Example 2: Standardized Floor Naming Convention
Requirement:
All floor levels must follow a specific naming format (e.g., "01 – Floor", "02 – Floor", "Roof", "Parapet").
Implementation:
- Parameter Definition – Apply the rule to the "Floor" parameter.
- Allowed Values – Specify acceptable names.
- Case Sensitivity – Enable case-sensitive validation to detect capitalization errors.
The program flags elements associated with incorrect level names, ensuring standardization across the project.
Example 3: Presence of "LoadBearing" Parameter
Requirement:
All structural elements must include the "LoadBearing" parameter, with valid values such as "Yes" or "No".
Implementation:
- Element Selection –
- First Group: Structural elements (e.g., beams, columns, load-bearing walls).
- Parameter Check – Ensures the "LoadBearing" parameter exists and is correctly populated.
If any structural element lacks the required parameter or contains incorrect values, the program flags it for correction.
Key Benefits of Rule-Based Checks
1. Automation and Time Efficiency
Manual checks are time-consuming and prone to human error. Automated rule-based validation streamlines the quality control process, significantly reducing time and effort. Integrating model checks into the BIM delivery workflow ensures consistency and improves overall project efficiency.
2. Consistency and Accuracy
Standardized rules ensure that every validation follows the same criteria, eliminating inconsistencies caused by subjective interpretations. This approach also supports compliance with complex information management standards, such as ISO 19650, enhancing project-wide data integrity.
3. Early Error Detection
Detecting issues early in the design phase minimizes costly rework later in the project lifecycle. Addressing problems virtually is always preferable to discovering them on-site—where delays, wasted materials, and increased costs can significantly impact the project.
Top Tools for BIM Quality Control
Several software solutions support automated BIM model validation, including:
- Solibri Office – A Java-based model checker compatible with IFC files, widely used for rule-based validation.
- Navisworks – Primarily used for clash detection, but also supports custom rule-based checks for native Revit files.

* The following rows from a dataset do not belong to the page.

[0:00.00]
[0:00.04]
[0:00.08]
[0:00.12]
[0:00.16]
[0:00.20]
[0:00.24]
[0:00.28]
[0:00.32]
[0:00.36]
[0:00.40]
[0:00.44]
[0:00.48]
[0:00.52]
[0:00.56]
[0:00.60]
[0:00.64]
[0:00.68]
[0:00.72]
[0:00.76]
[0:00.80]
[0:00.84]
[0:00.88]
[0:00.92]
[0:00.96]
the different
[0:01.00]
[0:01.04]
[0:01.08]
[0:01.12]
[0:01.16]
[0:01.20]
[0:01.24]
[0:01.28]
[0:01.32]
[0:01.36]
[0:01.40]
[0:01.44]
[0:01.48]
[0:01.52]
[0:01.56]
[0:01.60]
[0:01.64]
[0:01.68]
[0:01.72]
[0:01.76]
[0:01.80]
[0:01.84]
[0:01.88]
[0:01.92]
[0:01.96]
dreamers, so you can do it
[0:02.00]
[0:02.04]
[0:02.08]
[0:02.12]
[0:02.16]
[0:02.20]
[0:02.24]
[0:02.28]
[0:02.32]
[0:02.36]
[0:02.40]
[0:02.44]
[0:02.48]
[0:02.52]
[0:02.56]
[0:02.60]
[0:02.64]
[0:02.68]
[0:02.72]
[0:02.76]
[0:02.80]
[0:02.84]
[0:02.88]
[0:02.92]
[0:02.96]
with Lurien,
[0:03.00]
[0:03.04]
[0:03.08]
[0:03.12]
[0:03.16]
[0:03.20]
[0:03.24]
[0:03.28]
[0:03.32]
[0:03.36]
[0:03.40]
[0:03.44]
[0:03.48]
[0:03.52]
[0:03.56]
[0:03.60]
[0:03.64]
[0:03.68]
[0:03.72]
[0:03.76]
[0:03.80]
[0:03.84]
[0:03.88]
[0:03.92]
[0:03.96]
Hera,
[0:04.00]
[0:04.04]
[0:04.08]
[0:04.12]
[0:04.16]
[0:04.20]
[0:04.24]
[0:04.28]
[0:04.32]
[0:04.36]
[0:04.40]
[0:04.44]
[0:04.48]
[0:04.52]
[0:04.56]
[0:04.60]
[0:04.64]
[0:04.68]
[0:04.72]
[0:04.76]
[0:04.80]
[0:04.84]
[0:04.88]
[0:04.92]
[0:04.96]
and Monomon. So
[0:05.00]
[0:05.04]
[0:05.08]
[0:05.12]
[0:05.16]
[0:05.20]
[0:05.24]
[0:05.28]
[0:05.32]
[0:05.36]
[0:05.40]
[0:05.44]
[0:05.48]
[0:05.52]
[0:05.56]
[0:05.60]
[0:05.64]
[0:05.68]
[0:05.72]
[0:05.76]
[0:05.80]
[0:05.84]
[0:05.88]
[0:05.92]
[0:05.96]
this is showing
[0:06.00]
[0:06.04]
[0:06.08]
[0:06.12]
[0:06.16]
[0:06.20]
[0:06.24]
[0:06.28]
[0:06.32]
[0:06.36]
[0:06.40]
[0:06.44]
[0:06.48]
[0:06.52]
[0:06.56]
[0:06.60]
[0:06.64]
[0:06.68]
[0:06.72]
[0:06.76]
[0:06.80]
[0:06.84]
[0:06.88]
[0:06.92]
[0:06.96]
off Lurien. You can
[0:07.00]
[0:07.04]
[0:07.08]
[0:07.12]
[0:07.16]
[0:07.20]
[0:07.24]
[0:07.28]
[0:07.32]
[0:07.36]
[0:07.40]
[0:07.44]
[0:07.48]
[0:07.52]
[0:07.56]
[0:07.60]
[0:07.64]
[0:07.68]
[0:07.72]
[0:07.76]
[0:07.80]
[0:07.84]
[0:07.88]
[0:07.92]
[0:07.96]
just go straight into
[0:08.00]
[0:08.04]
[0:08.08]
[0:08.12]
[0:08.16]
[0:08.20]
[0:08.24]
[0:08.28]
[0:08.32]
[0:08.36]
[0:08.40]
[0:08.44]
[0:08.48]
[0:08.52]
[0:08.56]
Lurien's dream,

- BIMcollab ZOOM – A lightweight model checker designed for issue management and verification.
While these tools often come with pre-configured rulesets, they may not always align with local regulatory requirements. Collaborating with an experienced ruleset configurator can be essential in customizing BIM QA/QC processes to meet specific project and compliance needs.
Conclusion
As BIM adoption accelerates, the need for structured, automated model validation becomes more critical. Rule-based model checking ensures higher-quality BIM models, regulatory compliance, and fewer costly errors, ultimately improving project outcomes.
By integrating rule-based validation, AEC professionals can enhance efficiency, accuracy, and collaboration, driving better results in modern construction projects.